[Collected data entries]
——
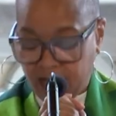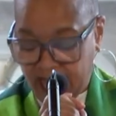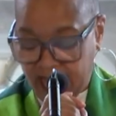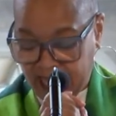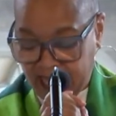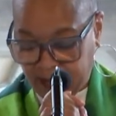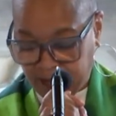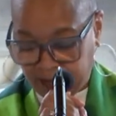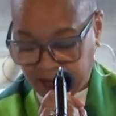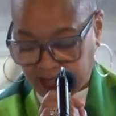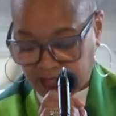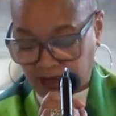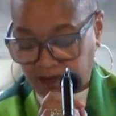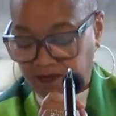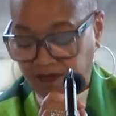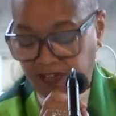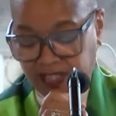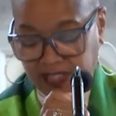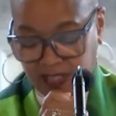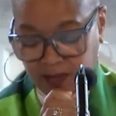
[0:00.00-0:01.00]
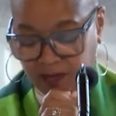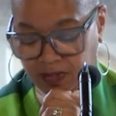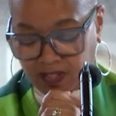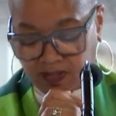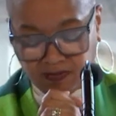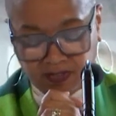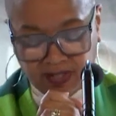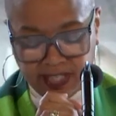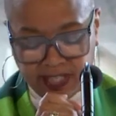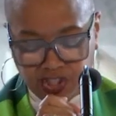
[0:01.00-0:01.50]
names of victims
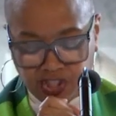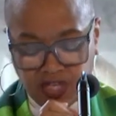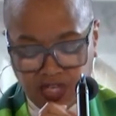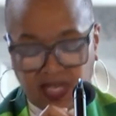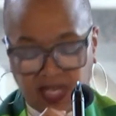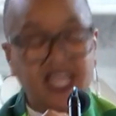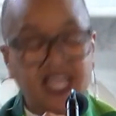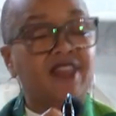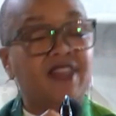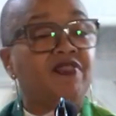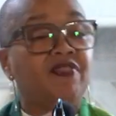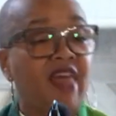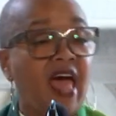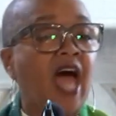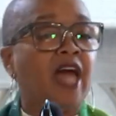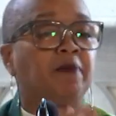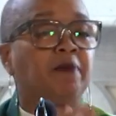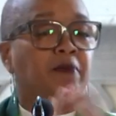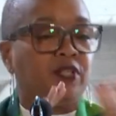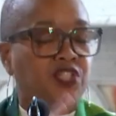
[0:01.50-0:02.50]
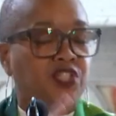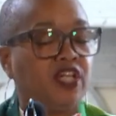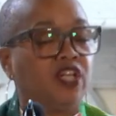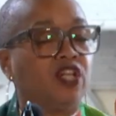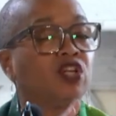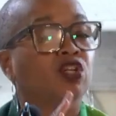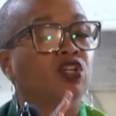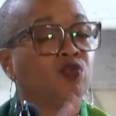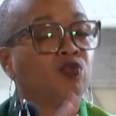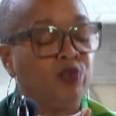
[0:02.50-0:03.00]
of lynching in that
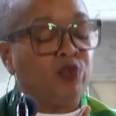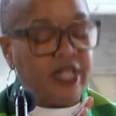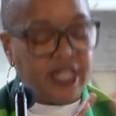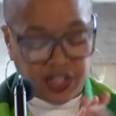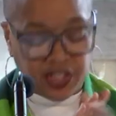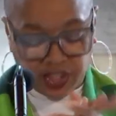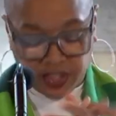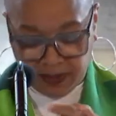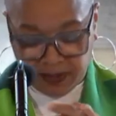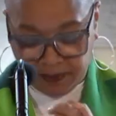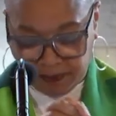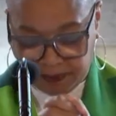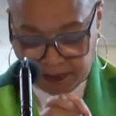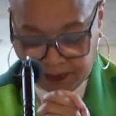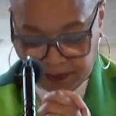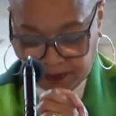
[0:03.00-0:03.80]
particular region.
——
#### [WORK TASK]
Transcribe all data precisely. Pictures are not copied.

#### [EXERCISE SOLUTION]
[0:00.00-0:01.00]
[0:01.00-0:01.50]
names of victims
[0:01.50-0:02.50]
[0:02.50-0:03.00]
of lynching in that
[0:03.00-0:03.80]
particular region.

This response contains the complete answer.